───── Data for review ─────

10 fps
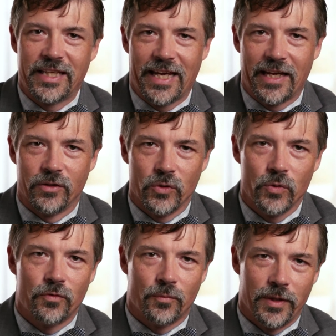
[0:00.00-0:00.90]
can
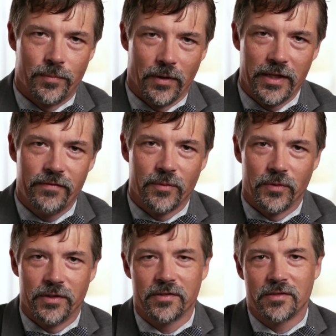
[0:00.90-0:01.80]
do for people living
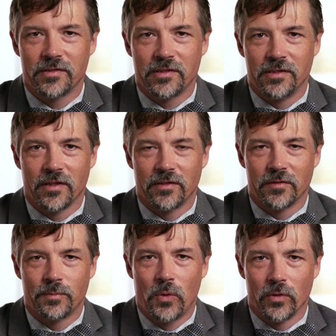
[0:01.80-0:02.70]
with this disease at
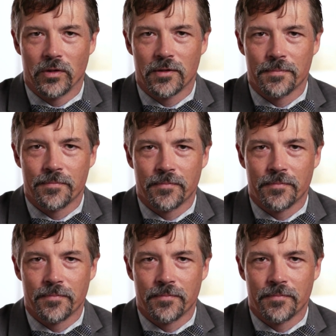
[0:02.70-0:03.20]
this point.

─────

> **Task to complete**
Return each entry above unchanged. Leave the pictures out.

> **Answer section**
10 fps
[0:00.00-0:00.90]
can
[0:00.90-0:01.80]
do for people living
[0:01.80-0:02.70]
with this disease at
[0:02.70-0:03.20]
this point.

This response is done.